Udayan Umapathi, the MIT Media Lab researcher who spearheaded the creation of this new system, was frustrated by the existing processes about three years ago while working on a project for a synthetic biology firm that required him to build and monitor machines and microfluidic systems.

“Biology is moving toward more and more complex processes, and we need technologies to manipulate smaller-and-smaller-volume droplets,” he explains. “Pumps, valves, and tubes quickly become complicated. In the machine that I built, it took me a week to assemble 100 connections. Let’s say you go from a scale of 100 connections to a machine with a million connections. You’re not going to be able to manually assemble that.”

Umapathi says that with the new technology, thousands of drops of liquid could be placed on the surface of the apparatus and independently moved around without any human intervention. Related software lets users choose the parameters they wish to use and independently computes the applicable paths for the droplets to take, as well as the frequency of consecutive processes.

More Hurdles

Of course, there were a few glitches in the development of this technology. The researchers’ chief technical challenge was to design a coating for the surface of the circuit board that would diminish friction so the drops could slide along with ease, keeping molecules from clinging to the surface and tainting future research.

Water Droplet Technology

The researchers eventually coated a prototype circuit board with a much denser population of miniscule water-repellent orbs. This design allowed the drops to easily glide across the sphere.

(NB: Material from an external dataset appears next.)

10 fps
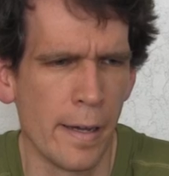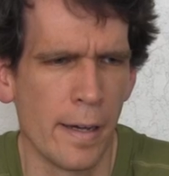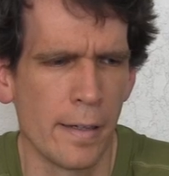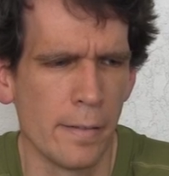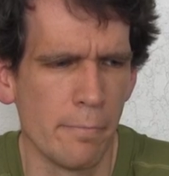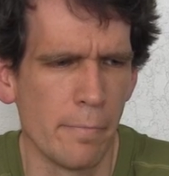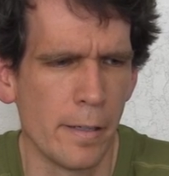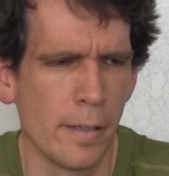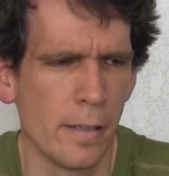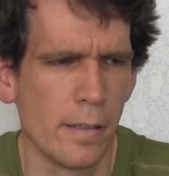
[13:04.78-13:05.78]
bad,
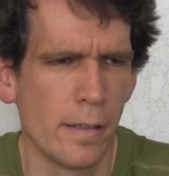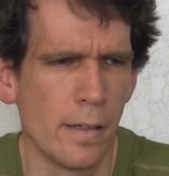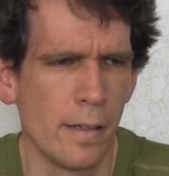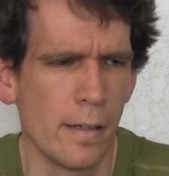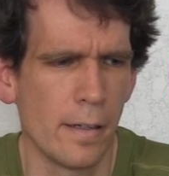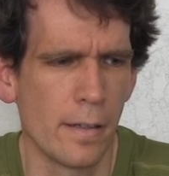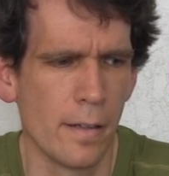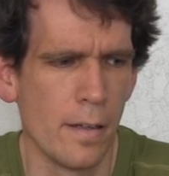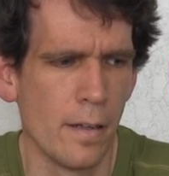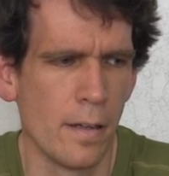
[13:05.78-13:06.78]
but uh,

The balls can also be replaced with other shapes that work more efficiently with various biological substances.

Moving Forward

According to Umapathi, digital microfluidics could radically reduce the financial burden of research projects frequently conducted in industrial biology. For example, pharmaceutical research projects frequently carry out scores of experiments that utilize robots outfitted with hundreds of pipettes (small measuring tubes that resemble stretched out eye droppers). Umapathi believes that millions of dollars could be saved using droplets instead of pipettes in some cases, perhaps reducing their need 100-fold.